AOL Chief Architect Pero Subasic and ShareThis Architect Manu Mukerji will join Membase co-founder James Phillips at Hadoop World later today to present “Better ad, offer and content targeting using Membase with Hadoop.” The session will be held at 1:45pm in Sutton South at the Hilton Hotel, NYC.
Membase, Inc., (formerly NorthScale) is the company behind Membase, the simple, fast, elastic NoSQL database technology. The company provides products and services that enable customers to dramatically lower costs while simultaneously improving the scalability and performance of their interactive web applications. Membase is behind some of the world’s busiest web applications, including popular social games by Zynga, played by millions of users daily.
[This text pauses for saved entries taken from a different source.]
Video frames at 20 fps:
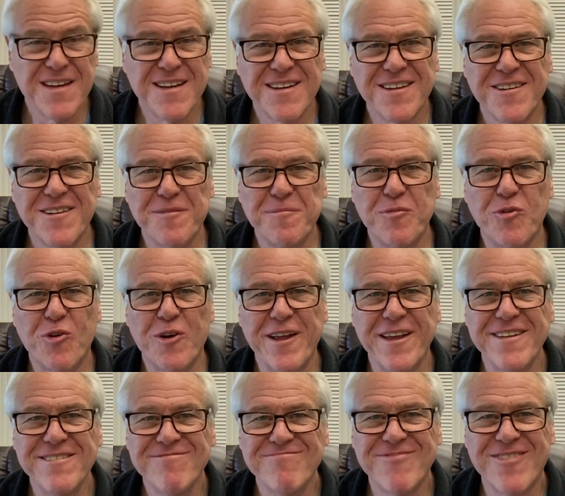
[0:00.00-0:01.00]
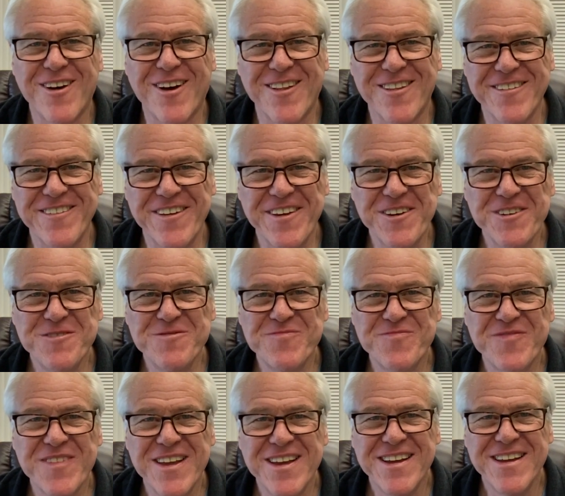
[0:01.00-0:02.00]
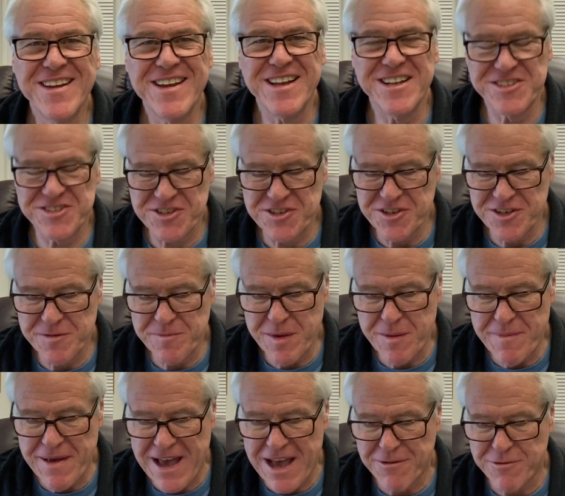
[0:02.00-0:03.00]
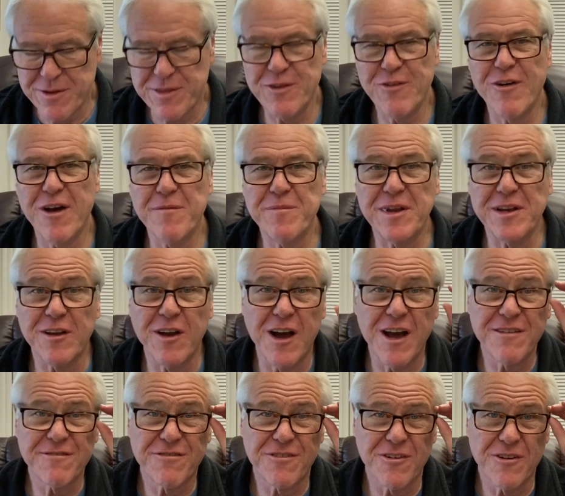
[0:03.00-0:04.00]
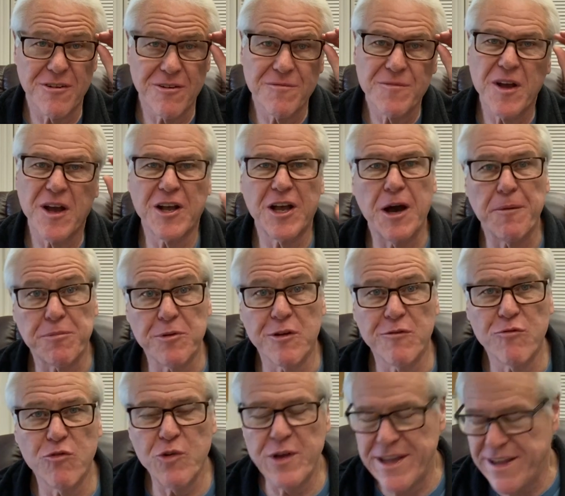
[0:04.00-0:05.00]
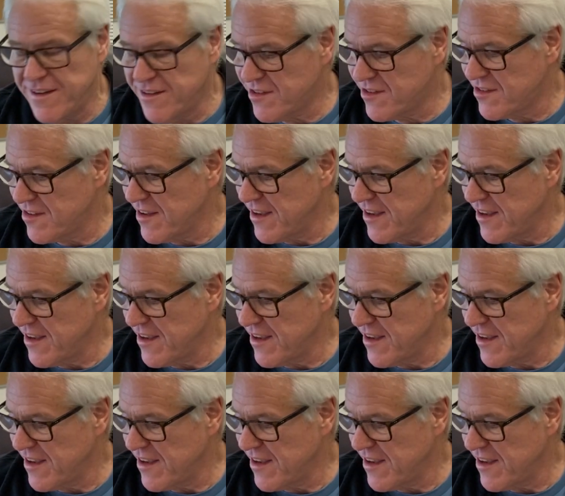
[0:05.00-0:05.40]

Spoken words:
Good morning to all of you. It's good to be back with you. I've been gone for a couple of weeks.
It provides a shared data management platform for NHN, Korea’s largest web application operator with nearly 70 million unique users. Membase is also available through cloud service providers such as Heroku and RightScale, supporting thousands of applications of all sizes. Founded in 2009 and headquartered in Mountain View, Calif., Membase is a privately held company funded by Accel Partners, Mayfield Fund and North Bridge Venture Partners. www.membase.com
Cloudera (www.cloudera.com) is a leading provider of Hadoop-based software and services and works with customers in financial services, web, telecommunications, government and others industries. The company’s products, Cloudera Enterprise and Cloudera’s Distribution for Hadoop, help organizations profit from all of their information. Cloudera's Distribution for Hadoop is the most comprehensive Apache Hadoop-based platform in the industry. Cloudera Enterprise is the most cost-effective way to perform large-scale data storage and analysis and includes the tools, platform and support necessary to use Hadoop in a production environment. Cloudera provides professional services, technical support and training to help any business use the software created by Google, Facebook and Yahoo!. Founded by pioneers in large-scale data and home of the original Apache Hadoop creator, Cloudera is a private company backed by venture investors Accel Partners and Greylock Partners with headquarters in Palo Alto, California.